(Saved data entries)
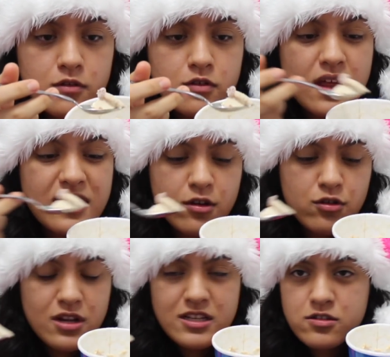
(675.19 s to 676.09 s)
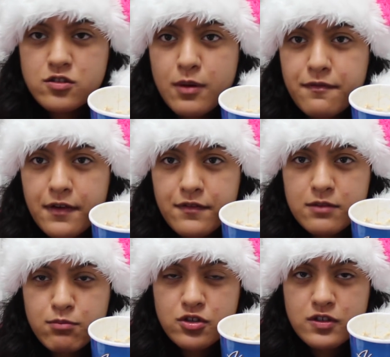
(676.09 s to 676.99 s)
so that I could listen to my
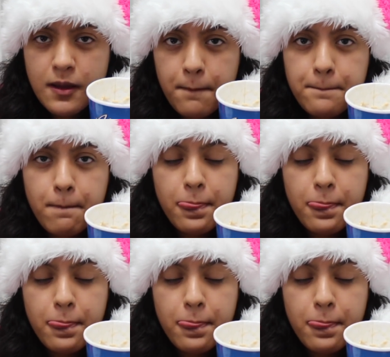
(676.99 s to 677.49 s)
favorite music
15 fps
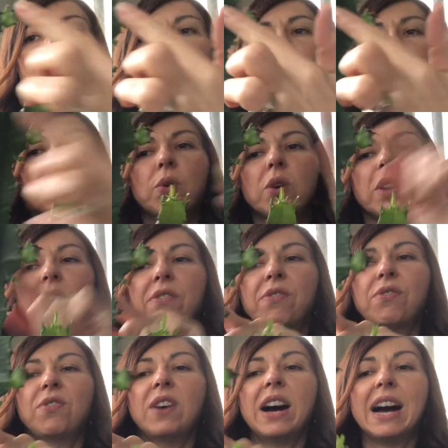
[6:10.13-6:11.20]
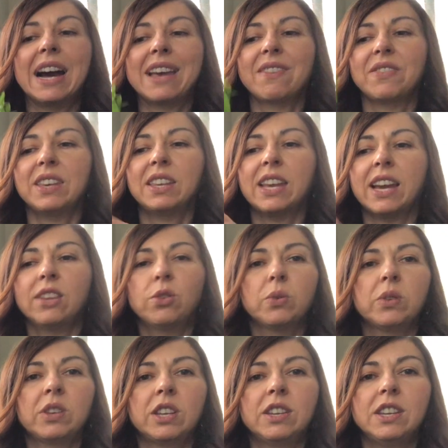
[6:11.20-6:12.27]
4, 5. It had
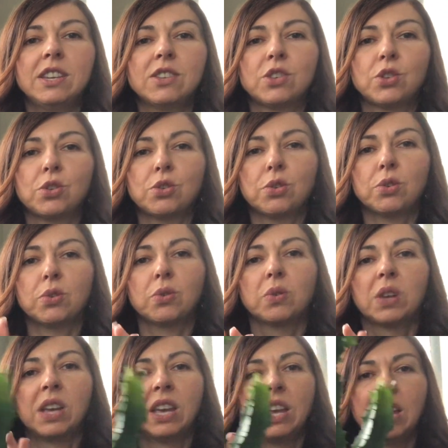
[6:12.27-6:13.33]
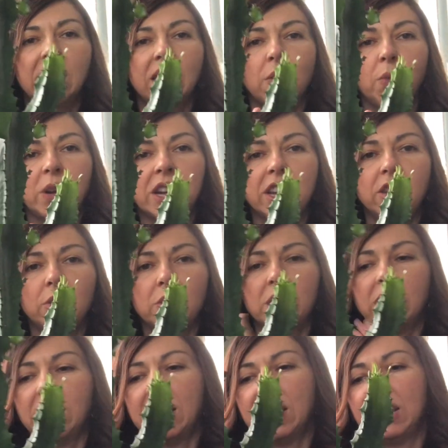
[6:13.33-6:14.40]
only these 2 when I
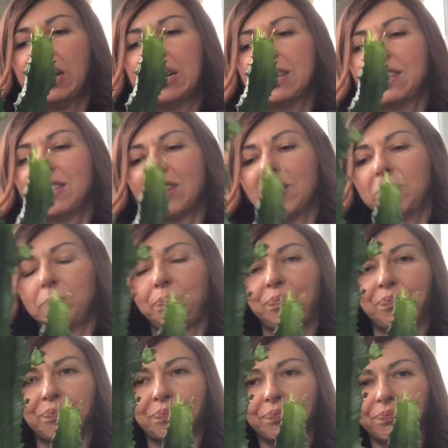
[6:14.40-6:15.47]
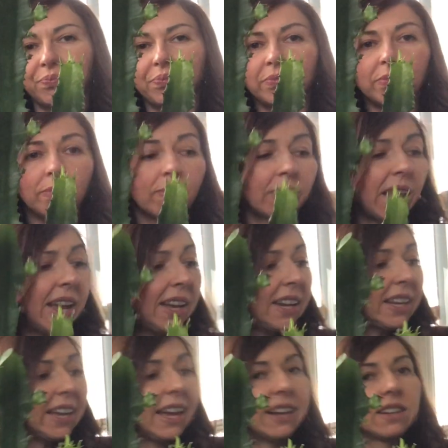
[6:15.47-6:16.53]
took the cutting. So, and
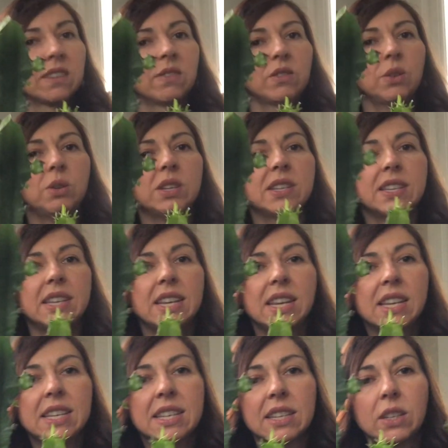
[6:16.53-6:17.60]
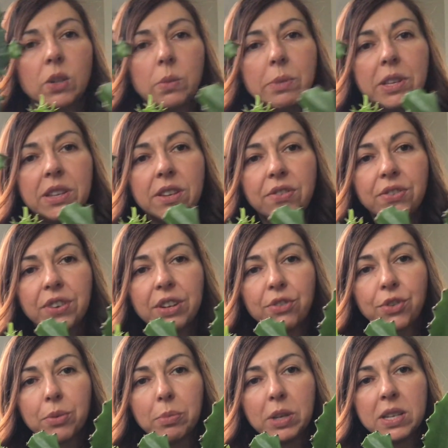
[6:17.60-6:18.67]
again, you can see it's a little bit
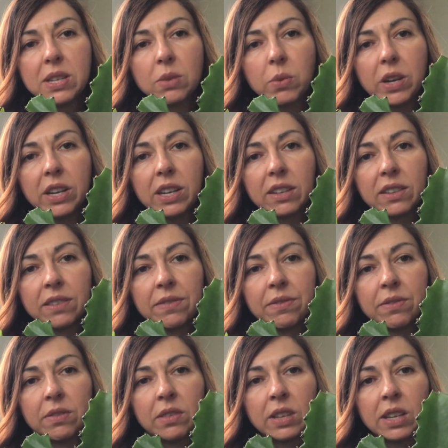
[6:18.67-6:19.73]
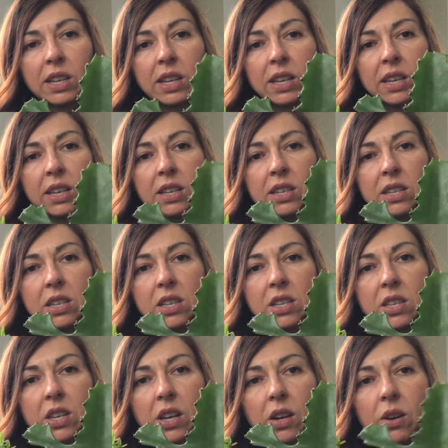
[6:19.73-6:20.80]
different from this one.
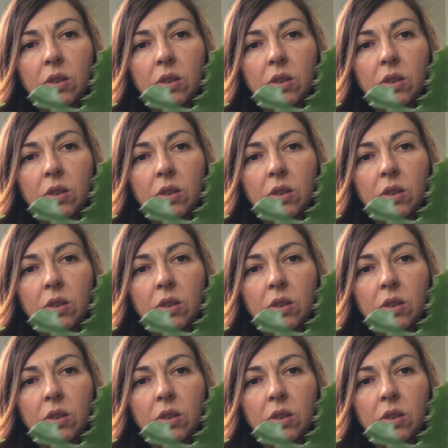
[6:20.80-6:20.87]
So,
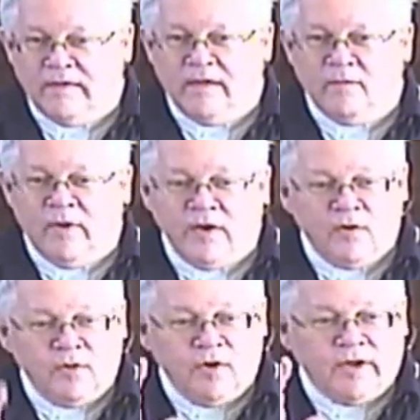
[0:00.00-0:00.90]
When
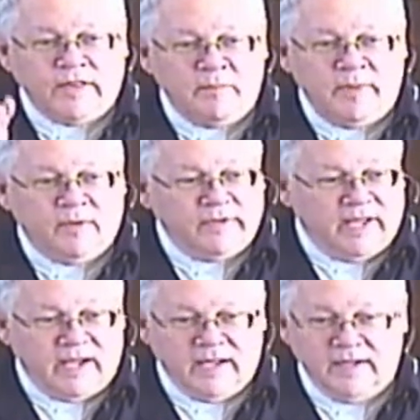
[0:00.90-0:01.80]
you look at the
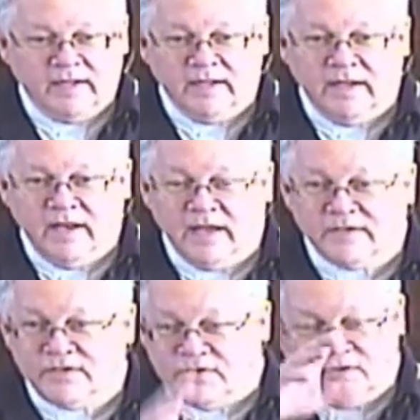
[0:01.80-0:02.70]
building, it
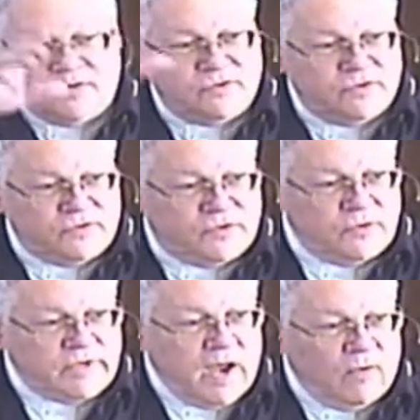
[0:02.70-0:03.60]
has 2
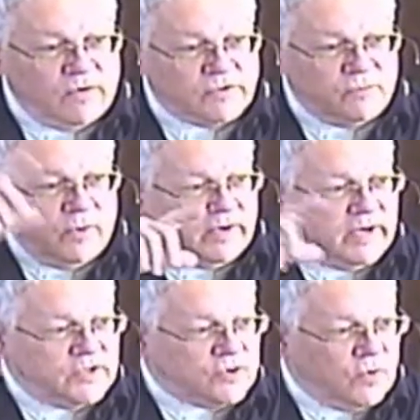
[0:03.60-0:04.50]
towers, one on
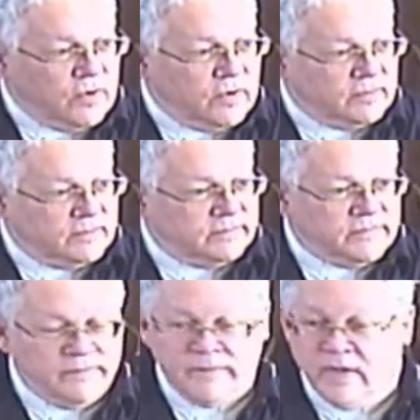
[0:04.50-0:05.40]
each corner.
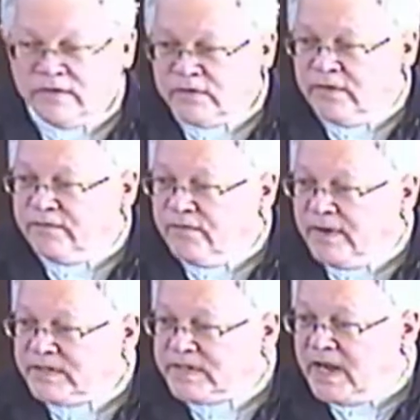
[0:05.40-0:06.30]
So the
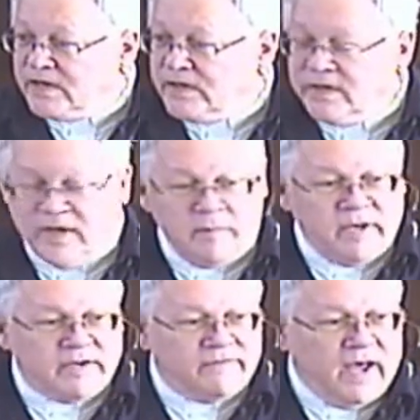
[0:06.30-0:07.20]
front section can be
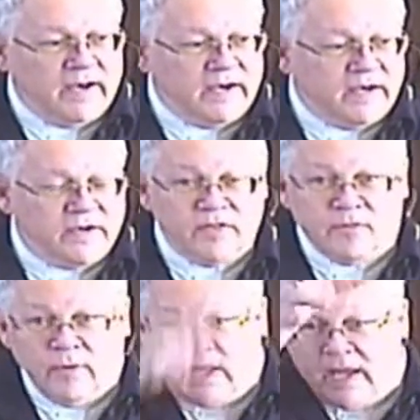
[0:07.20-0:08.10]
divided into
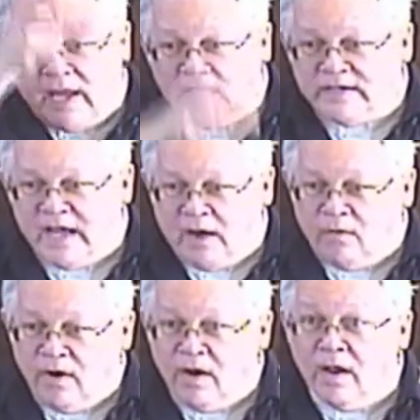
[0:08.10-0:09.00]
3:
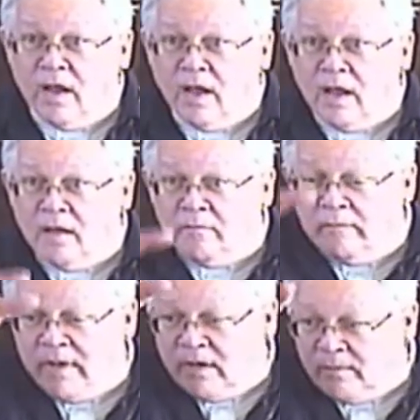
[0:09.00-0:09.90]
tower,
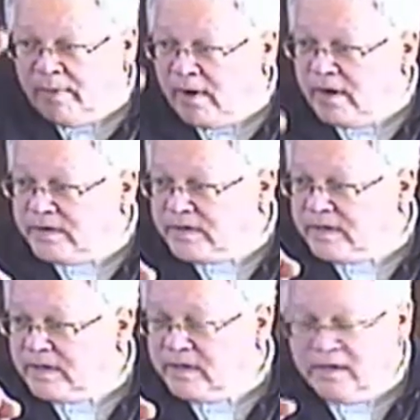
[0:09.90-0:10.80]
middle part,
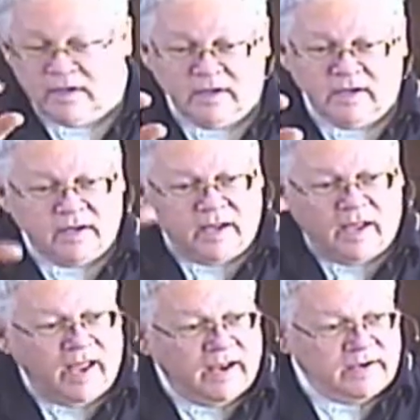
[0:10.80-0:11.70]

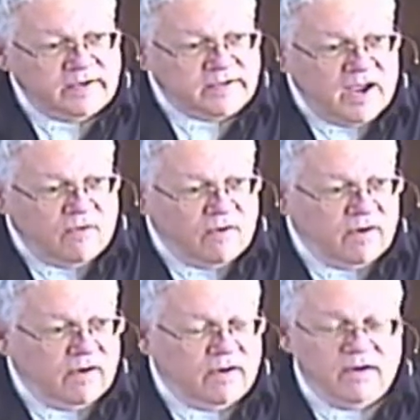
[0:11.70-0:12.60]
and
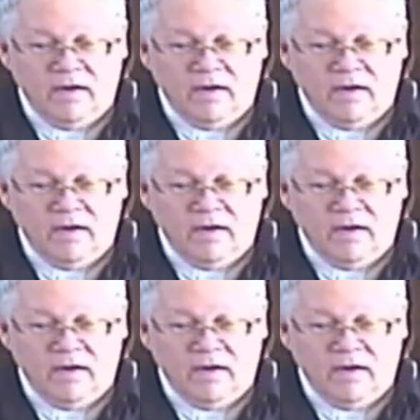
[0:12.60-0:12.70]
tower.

**WORK REQUEST:** Every record above should be written out again exactly; the pictures stay out of the copy.

**TASK OUTPUT:**
(675.19 s to 676.09 s)
(676.09 s to 676.99 s)
so that I could listen to my
(676.99 s to 677.49 s)
favorite music
15 fps
[6:10.13-6:11.20]
[6:11.20-6:12.27]
4, 5. It had
[6:12.27-6:13.33]
[6:13.33-6:14.40]
only these 2 when I
[6:14.40-6:15.47]
[6:15.47-6:16.53]
took the cutting. So, and
[6:16.53-6:17.60]
[6:17.60-6:18.67]
again, you can see it's a little bit
[6:18.67-6:19.73]
[6:19.73-6:20.80]
different from this one.
[6:20.80-6:20.87]
So,
[0:00.00-0:00.90]
When
[0:00.90-0:01.80]
you look at the
[0:01.80-0:02.70]
building, it
[0:02.70-0:03.60]
has 2
[0:03.60-0:04.50]
towers, one on
[0:04.50-0:05.40]
each corner.
[0:05.40-0:06.30]
So the
[0:06.30-0:07.20]
front section can be
[0:07.20-0:08.10]
divided into
[0:08.10-0:09.00]
3:
[0:09.00-0:09.90]
tower,
[0:09.90-0:10.80]
middle part,
[0:10.80-0:11.70]

[0:11.70-0:12.60]
and
[0:12.60-0:12.70]
tower.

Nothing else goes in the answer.